私たちが歴史上の人物を見る時、その人の「写真」があるかどうかがかなり影響すると思いませんか?
つまり、その人の「写真」が残っている場合、私たちはわりあいその人に「近しさ」を感じ、対して「肖像画」しか残っていないような場合には、何となく「遠さ」を感じてしまうというような。
オランジュの殉教
或いは、信仰的な「御絵」にしても、やや神秘的に描かれているが故に、下手をすれば半ば「伝説的」に見えてしまうというような。(御絵が悪いというのでは決してないけれど)
何か、そんなふうな「心理」が、私たちの内に働いていると思いませんか?
さて、フランス革命のバスティーユ襲撃は1789年、九月虐殺は1792年。そして、写真の実用は1800年代の半ばぐらいからボチボチ、といった感じです(参照)。
つまり、もし写真技術の発達がもう少し早ければ、私たちはフランス革命の様々な騒動や暴虐を写真で見ていたかも知れません。

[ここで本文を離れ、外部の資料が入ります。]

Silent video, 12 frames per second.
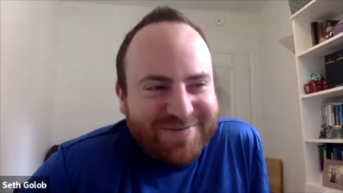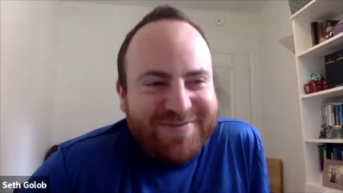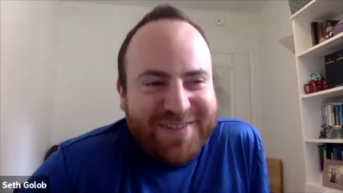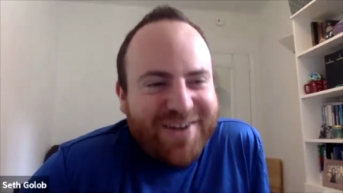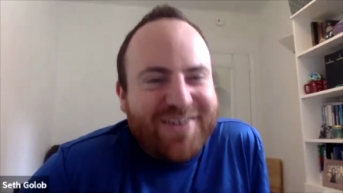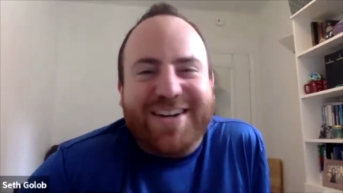
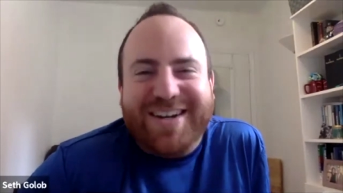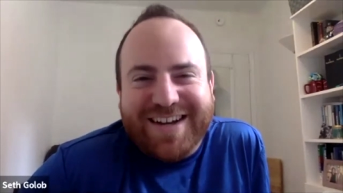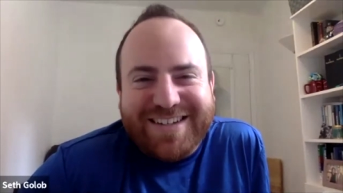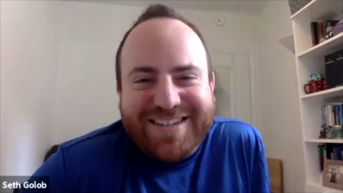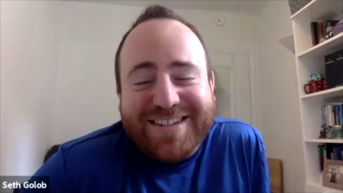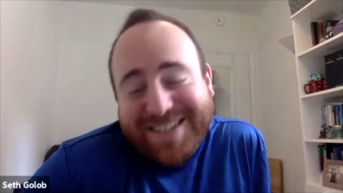very
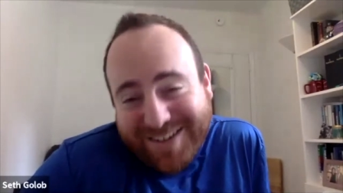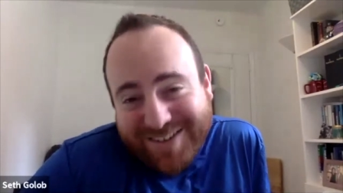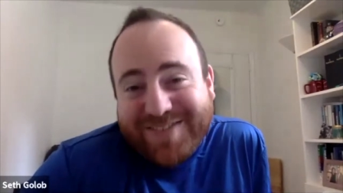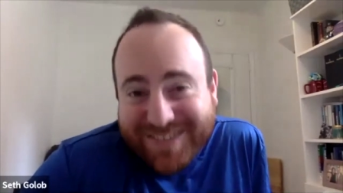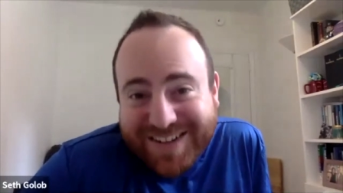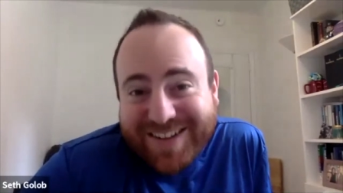nice. So
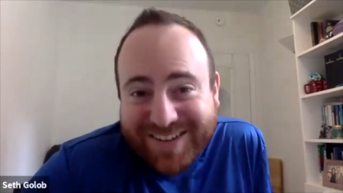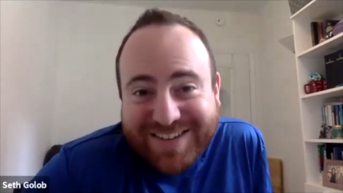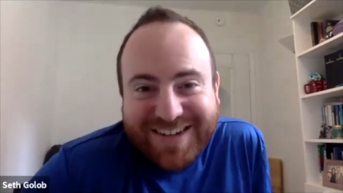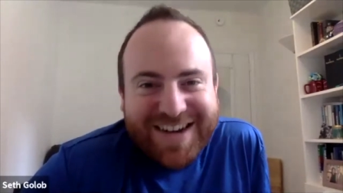that's it.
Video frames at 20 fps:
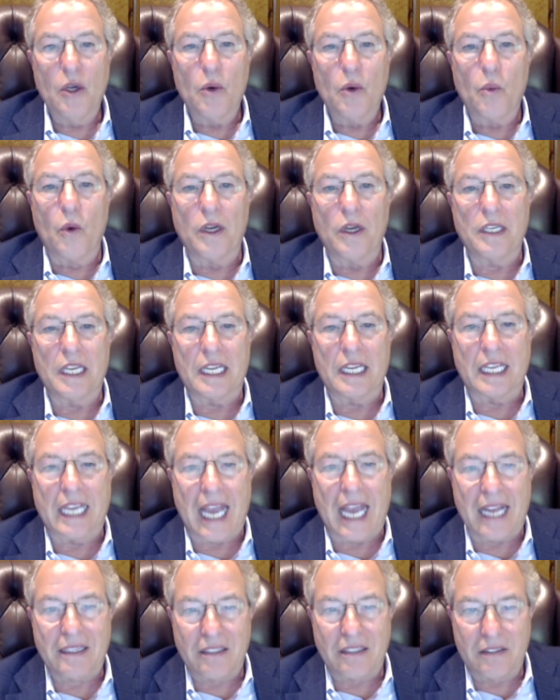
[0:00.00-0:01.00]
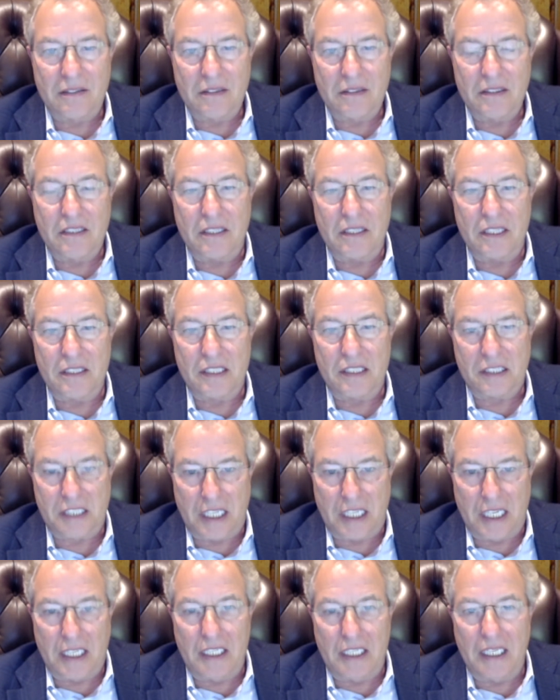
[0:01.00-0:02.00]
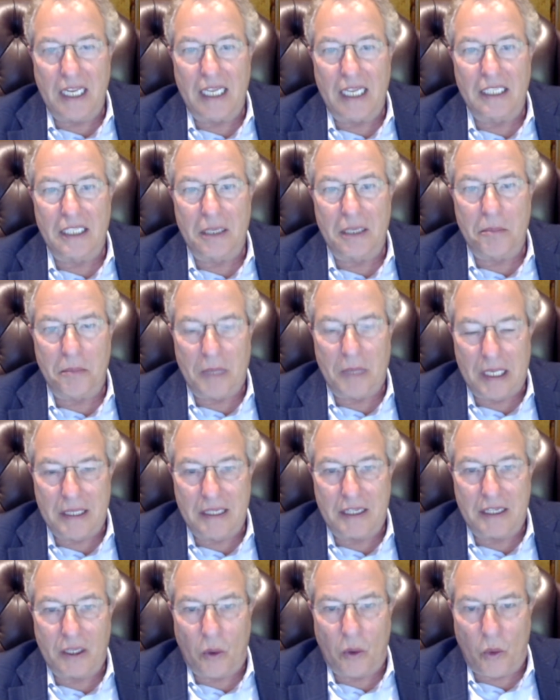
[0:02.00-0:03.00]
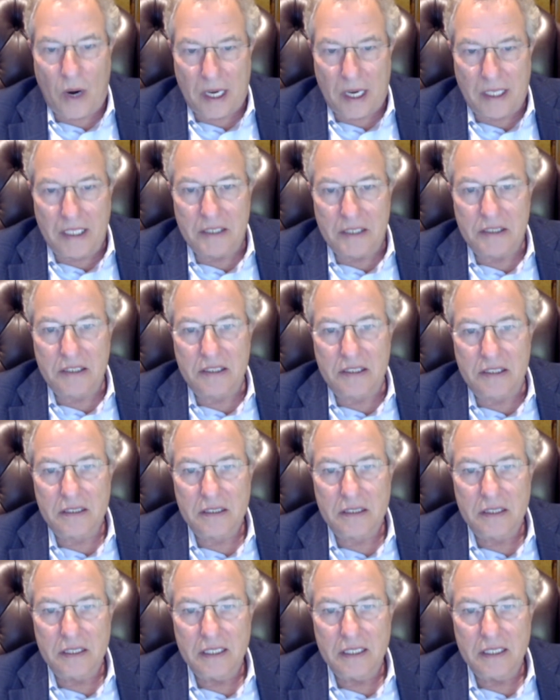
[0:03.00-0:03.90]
when you get to the scene and you meet the witness,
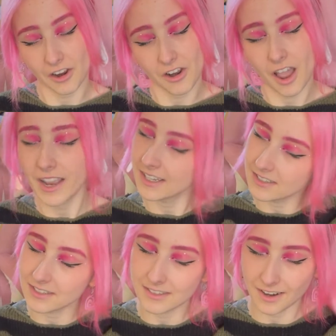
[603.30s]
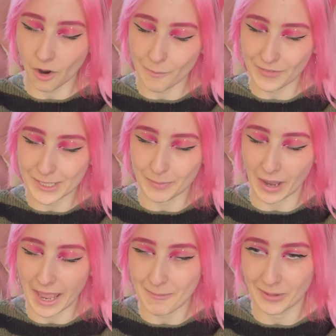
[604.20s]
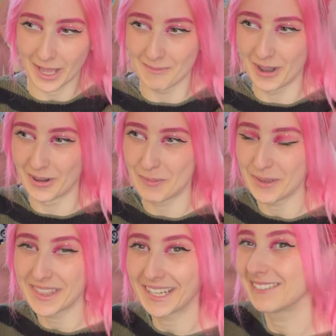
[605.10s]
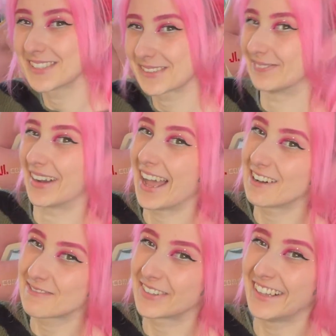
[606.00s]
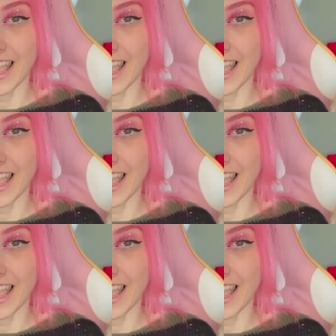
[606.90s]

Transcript: not is up for debate, but I'm hoping that it was somewhat helpful.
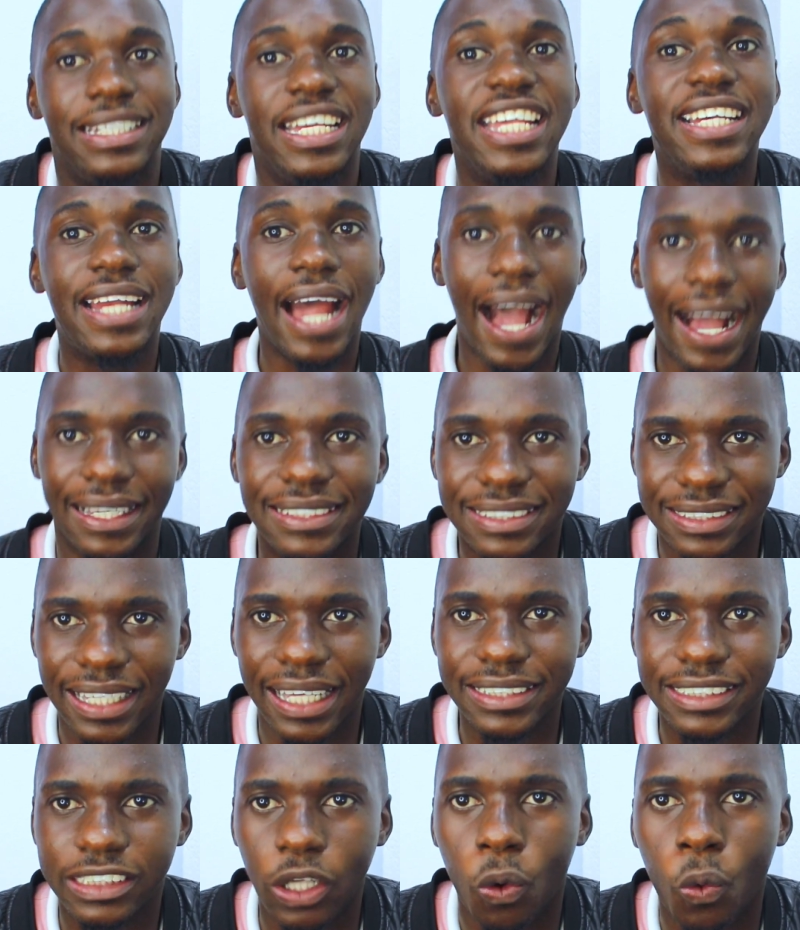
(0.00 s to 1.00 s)
need
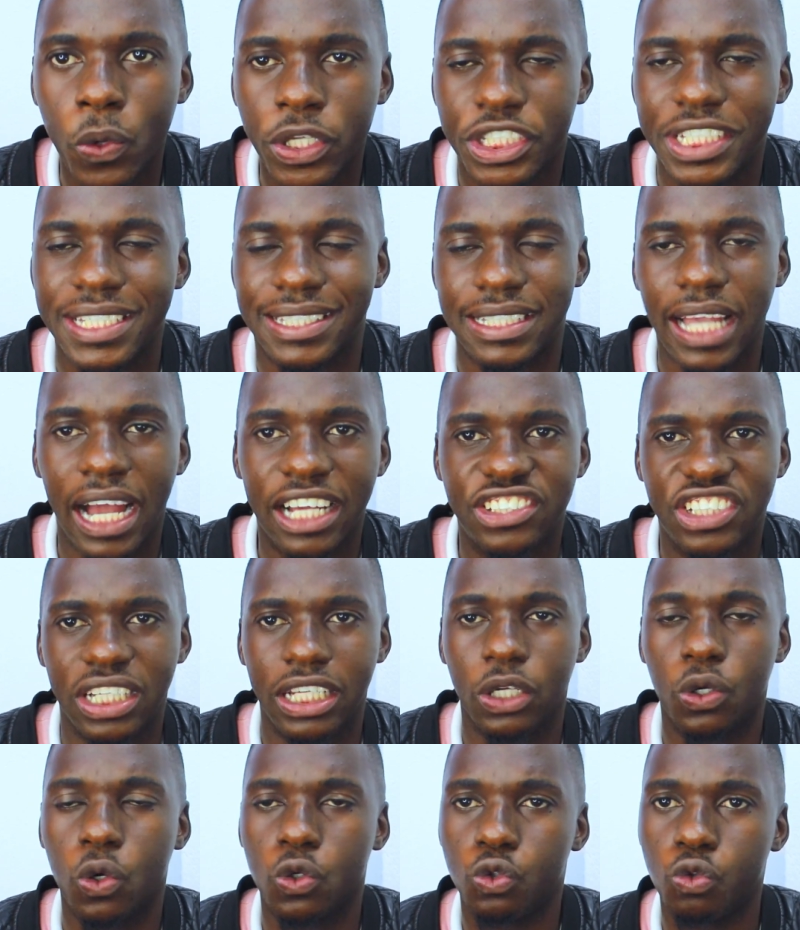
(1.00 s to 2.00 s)
answers, which is
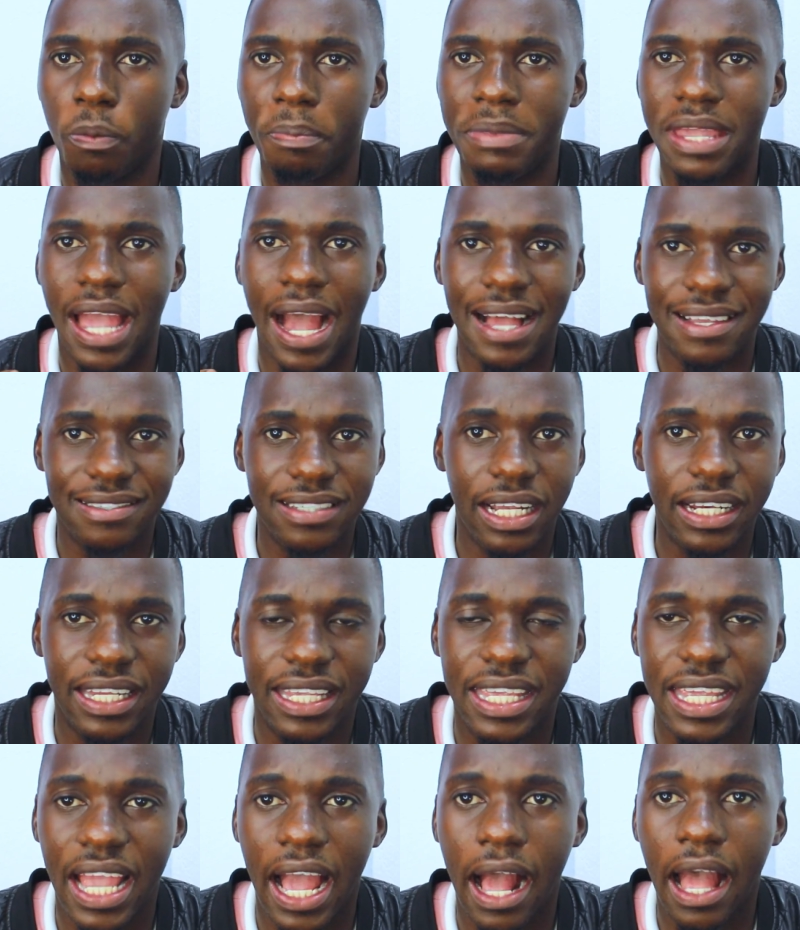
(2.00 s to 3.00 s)
actually going to be answered
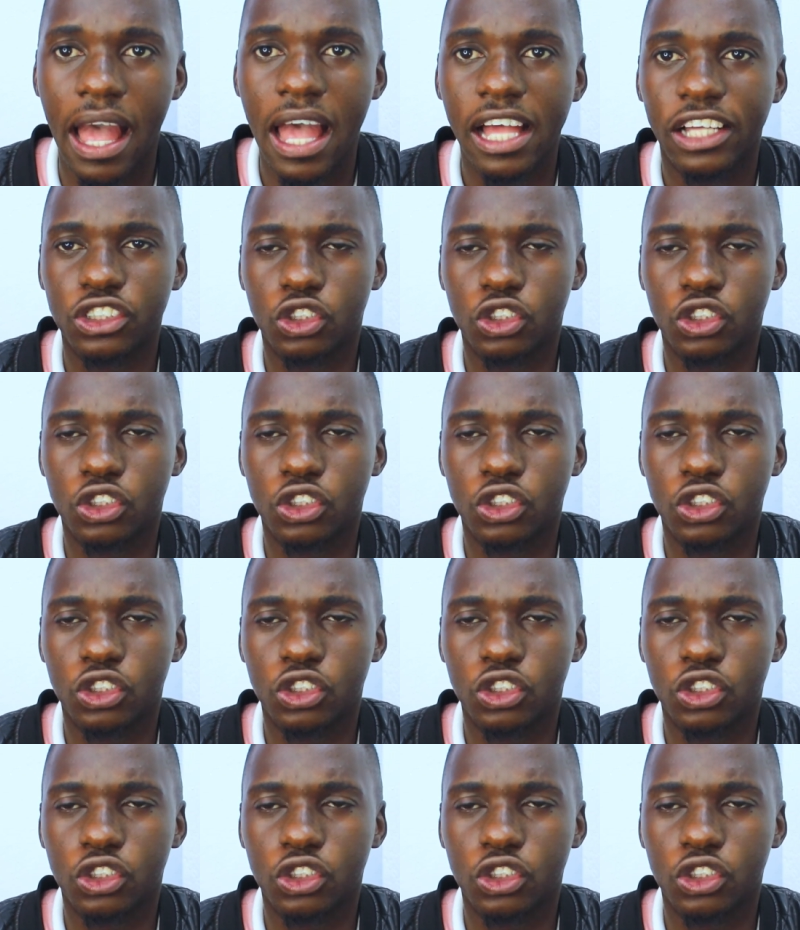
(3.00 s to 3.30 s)
here.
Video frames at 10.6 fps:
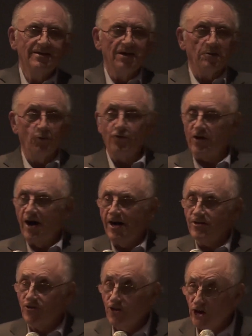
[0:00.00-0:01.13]
Moving on
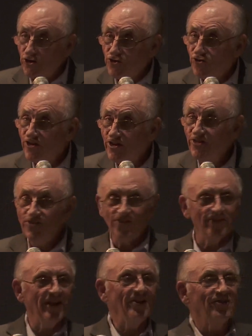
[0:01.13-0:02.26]
to the histories and
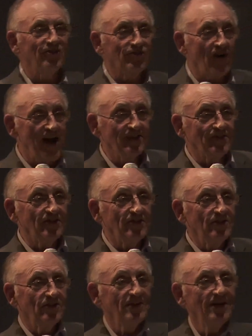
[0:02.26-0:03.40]
then to the tragedies.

リジューのカルメル会の公式サイトは、聖テレーズに関係する写真として、1894年あたりからの写真を公開しています。参照
一枚頂きましょう。下の写真は1895年撮影とのことです。
私が言いたいのは、要するにこういうことです。
もしこの修道女たちが、正にここに見る修道女たちが──ここには聖テレーズの顔もセリーヌの顔もありますから縁起でもないですが──「ギロチンに処された」としたら、あなたはどう感じますか?
変なことを言うなって? いや、しかし、そういうことなのです、私たちが汲むべき「リアリティ(現実味)」としては。
上の写真より僅か100年前(100年なんて「僅か」だと思います)には、正にこのようなシスターたちが、ひとりひとり名と顔を持ったシスターたちが、血肉を持ったシスターたちが、いわれのない理由で以って次々と断頭台に送られたのです。
これは少しも「伝説的」でない、ただただ「現実」であるところのものです。
無感動になっている現代人たち、「理屈家」になっている現代人たち、少しは驚きませんか。